## AVAILABLE DATA
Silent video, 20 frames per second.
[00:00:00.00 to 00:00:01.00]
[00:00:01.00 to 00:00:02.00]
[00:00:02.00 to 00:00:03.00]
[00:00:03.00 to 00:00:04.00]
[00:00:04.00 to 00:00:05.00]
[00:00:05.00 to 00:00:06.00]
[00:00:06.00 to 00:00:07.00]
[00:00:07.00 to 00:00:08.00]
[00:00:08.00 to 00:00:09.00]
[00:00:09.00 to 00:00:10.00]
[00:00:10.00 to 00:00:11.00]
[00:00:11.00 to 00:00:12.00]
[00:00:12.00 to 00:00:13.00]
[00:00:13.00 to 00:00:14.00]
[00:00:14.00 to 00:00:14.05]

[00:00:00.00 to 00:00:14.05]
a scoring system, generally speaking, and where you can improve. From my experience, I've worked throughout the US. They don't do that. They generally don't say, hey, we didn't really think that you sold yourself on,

--

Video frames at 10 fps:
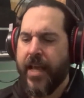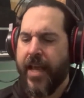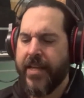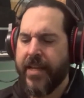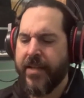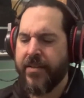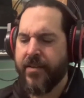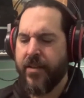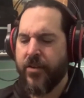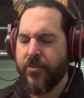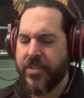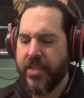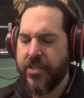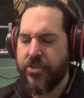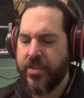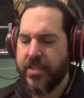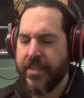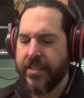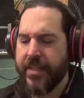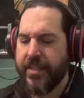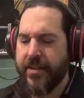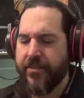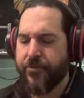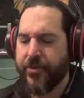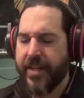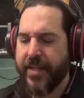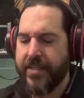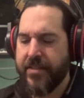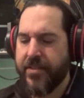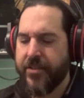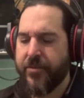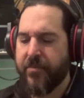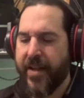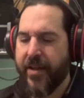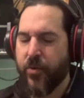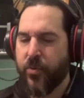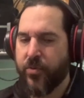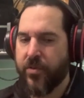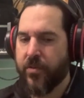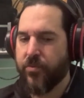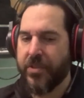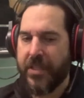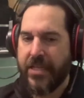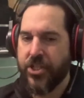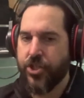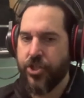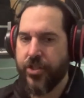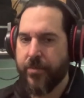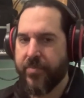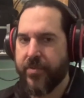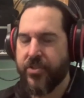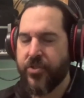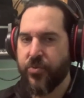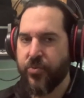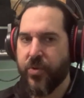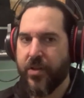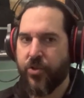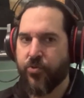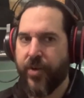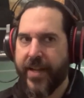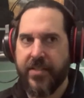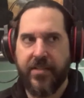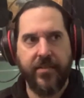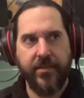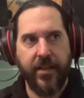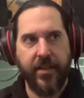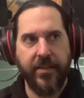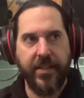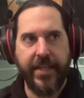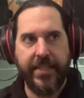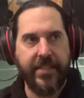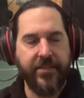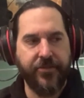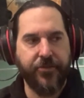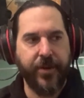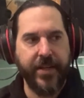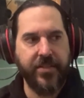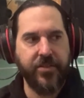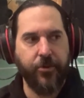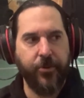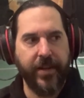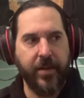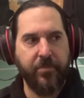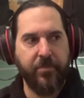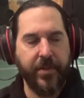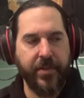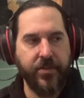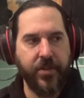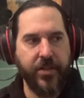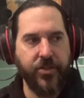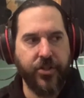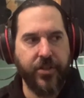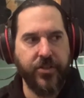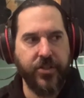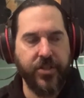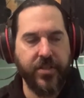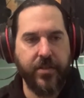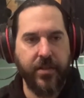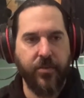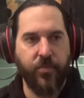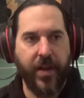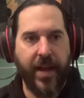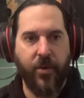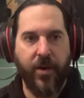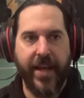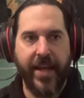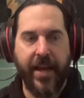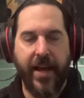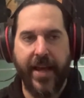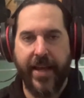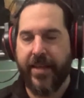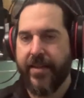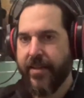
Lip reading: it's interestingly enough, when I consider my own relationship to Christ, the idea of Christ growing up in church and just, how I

* * *

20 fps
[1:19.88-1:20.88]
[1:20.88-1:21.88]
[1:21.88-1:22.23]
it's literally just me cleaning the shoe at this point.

## PROBLEM REQUIREMENTS
Wherever a line in the data above contains the word "frames", copy that line.

## THE COMPLETED TASK
Silent video, 20 frames per second.
Video frames at 10 fps:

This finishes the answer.